→ EXERCISE DETAILS: Quote word for word the lines below, beginning with the first and ending with the one that has "(1.07 s to 2.13 s)". Drop the pictures.

═════ EXERCISE MATERIALS ═════

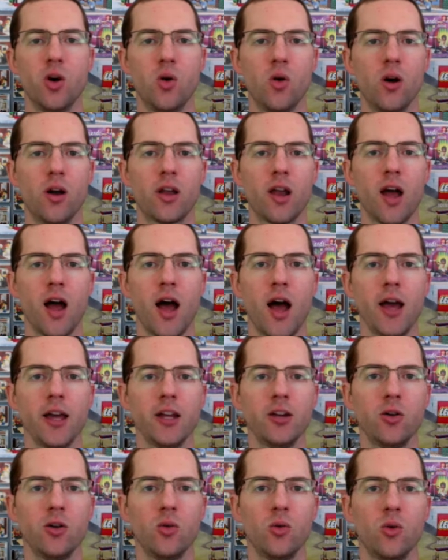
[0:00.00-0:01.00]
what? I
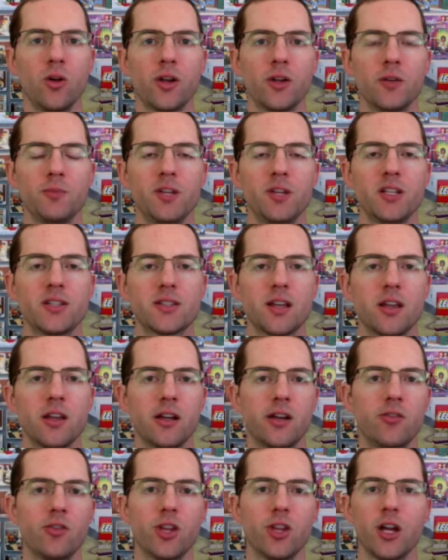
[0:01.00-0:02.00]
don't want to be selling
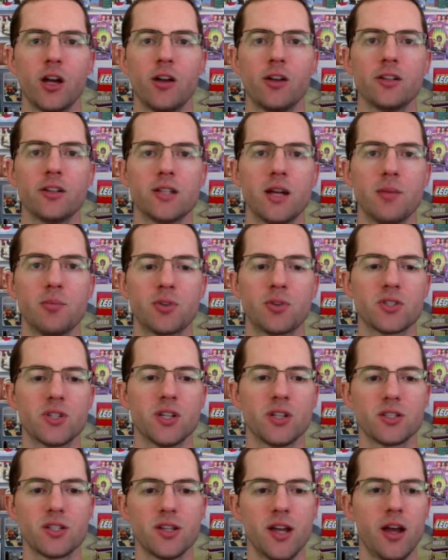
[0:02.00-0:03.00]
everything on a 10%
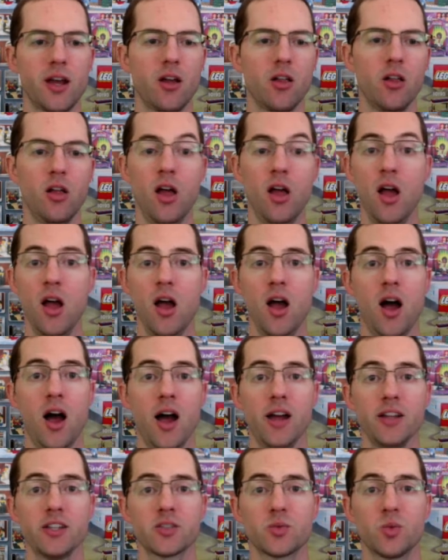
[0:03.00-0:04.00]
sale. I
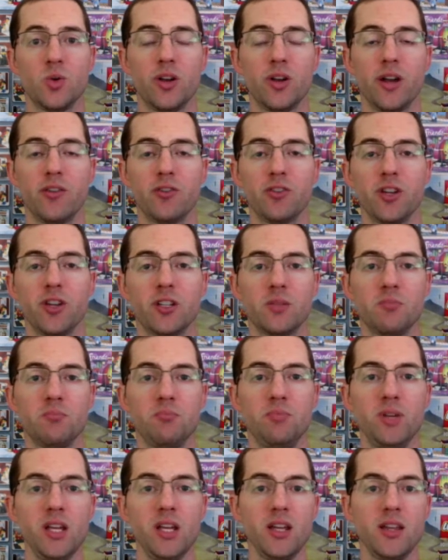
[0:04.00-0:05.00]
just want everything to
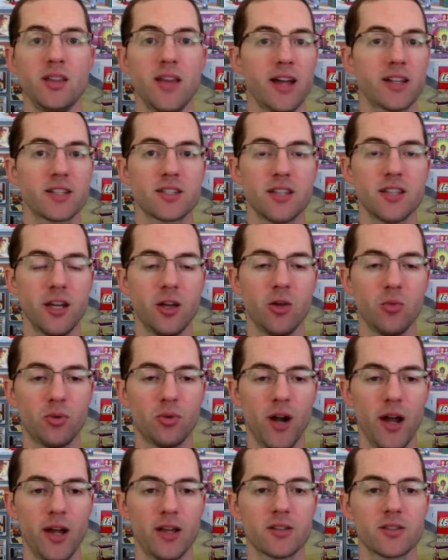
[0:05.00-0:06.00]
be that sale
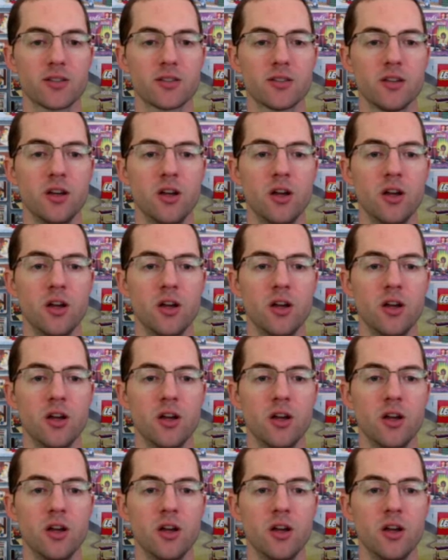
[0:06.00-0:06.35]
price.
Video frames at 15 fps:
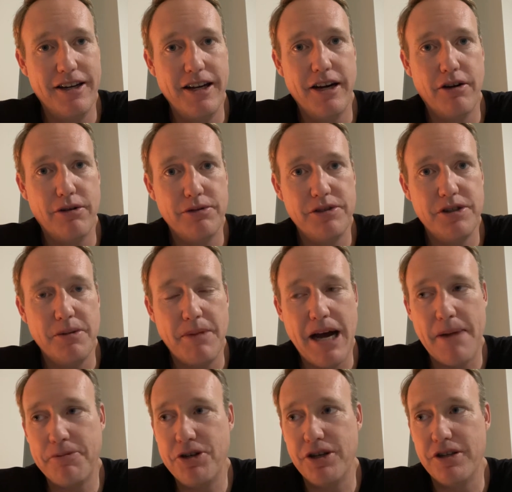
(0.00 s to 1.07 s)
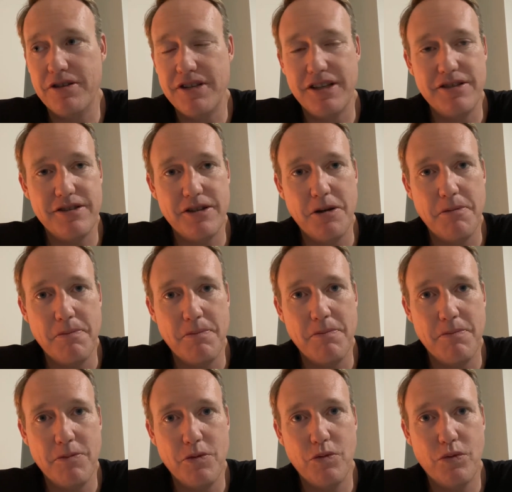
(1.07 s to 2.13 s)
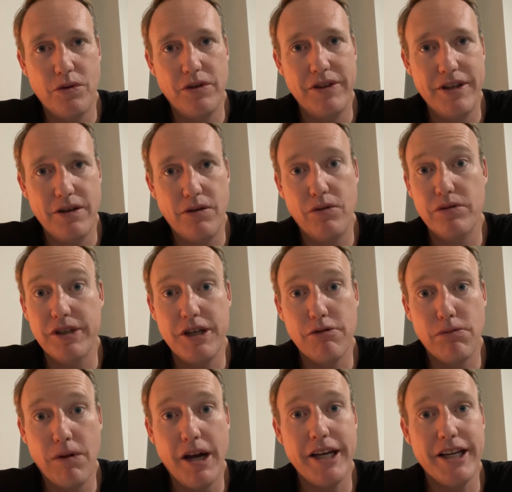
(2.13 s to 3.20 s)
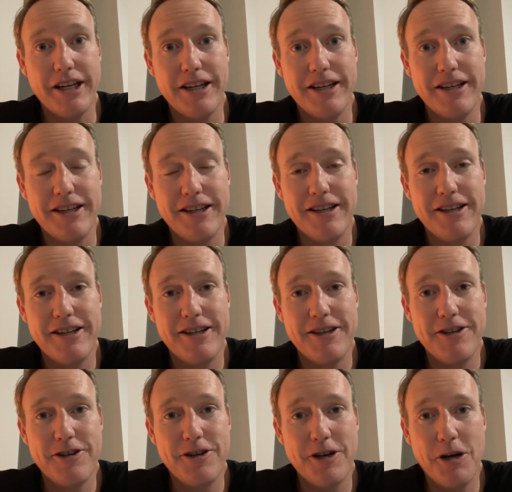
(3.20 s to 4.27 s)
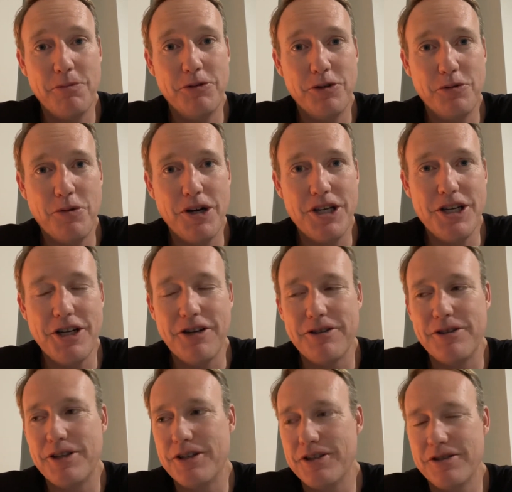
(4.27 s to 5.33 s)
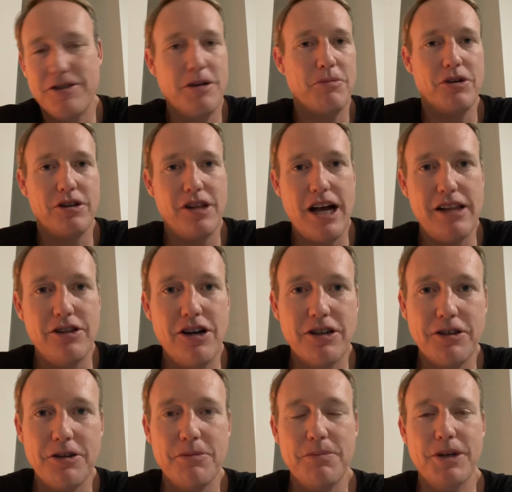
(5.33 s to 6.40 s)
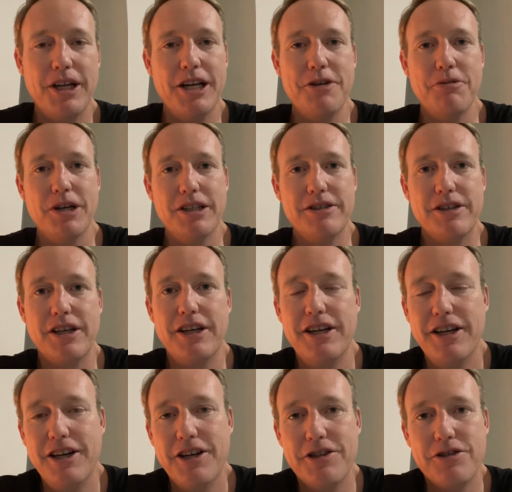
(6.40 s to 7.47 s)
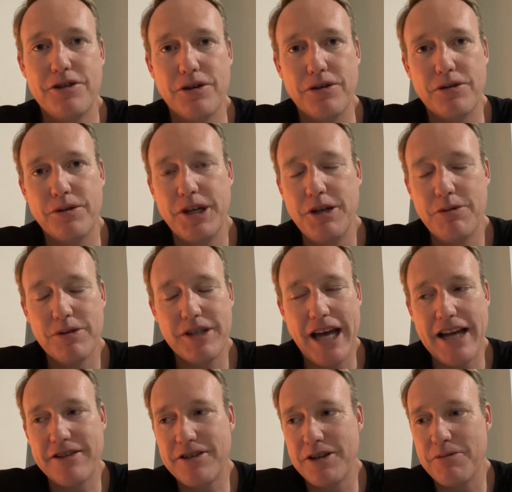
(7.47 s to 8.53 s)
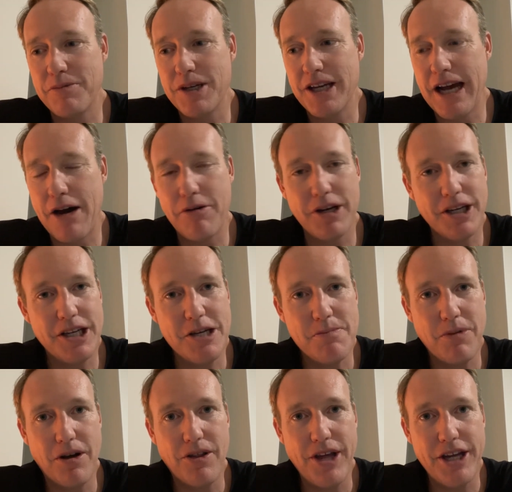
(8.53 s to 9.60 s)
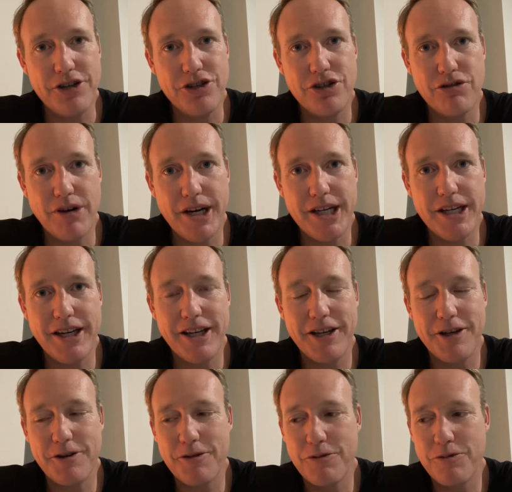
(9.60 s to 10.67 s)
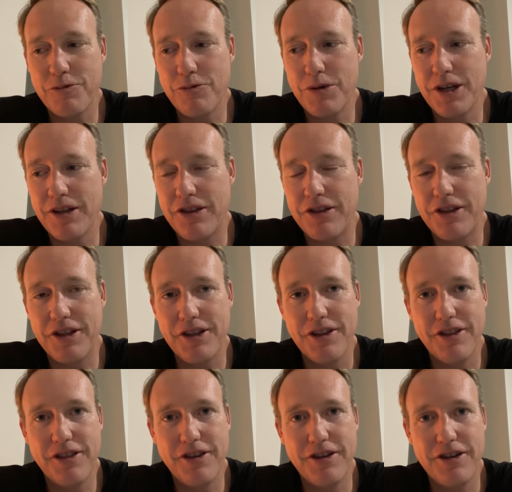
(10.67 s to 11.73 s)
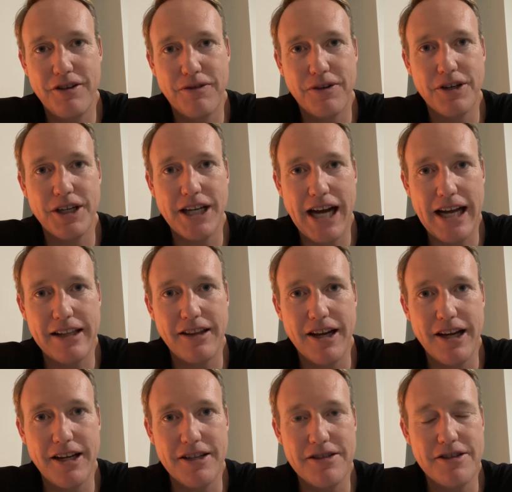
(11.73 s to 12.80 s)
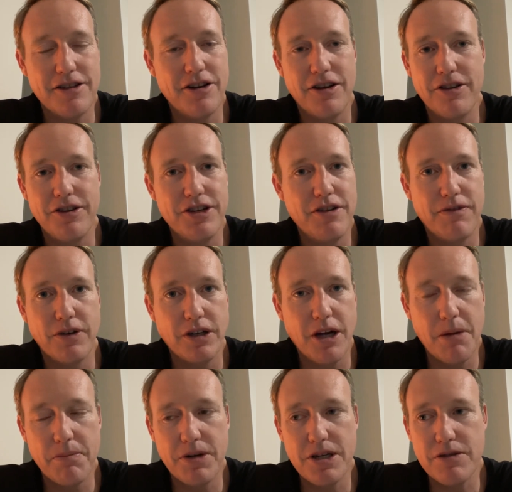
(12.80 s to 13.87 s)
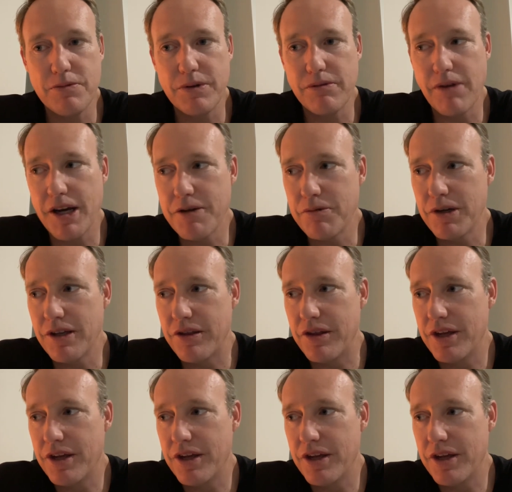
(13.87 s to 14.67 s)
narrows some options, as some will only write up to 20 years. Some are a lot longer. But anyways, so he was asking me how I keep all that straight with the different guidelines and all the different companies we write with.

═════

→ RESPONSE FOR THIS EXERCISE:
[0:00.00-0:01.00]
what? I
[0:01.00-0:02.00]
don't want to be selling
[0:02.00-0:03.00]
everything on a 10%
[0:03.00-0:04.00]
sale. I
[0:04.00-0:05.00]
just want everything to
[0:05.00-0:06.00]
be that sale
[0:06.00-0:06.35]
price.
Video frames at 15 fps:
(0.00 s to 1.07 s)
(1.07 s to 2.13 s)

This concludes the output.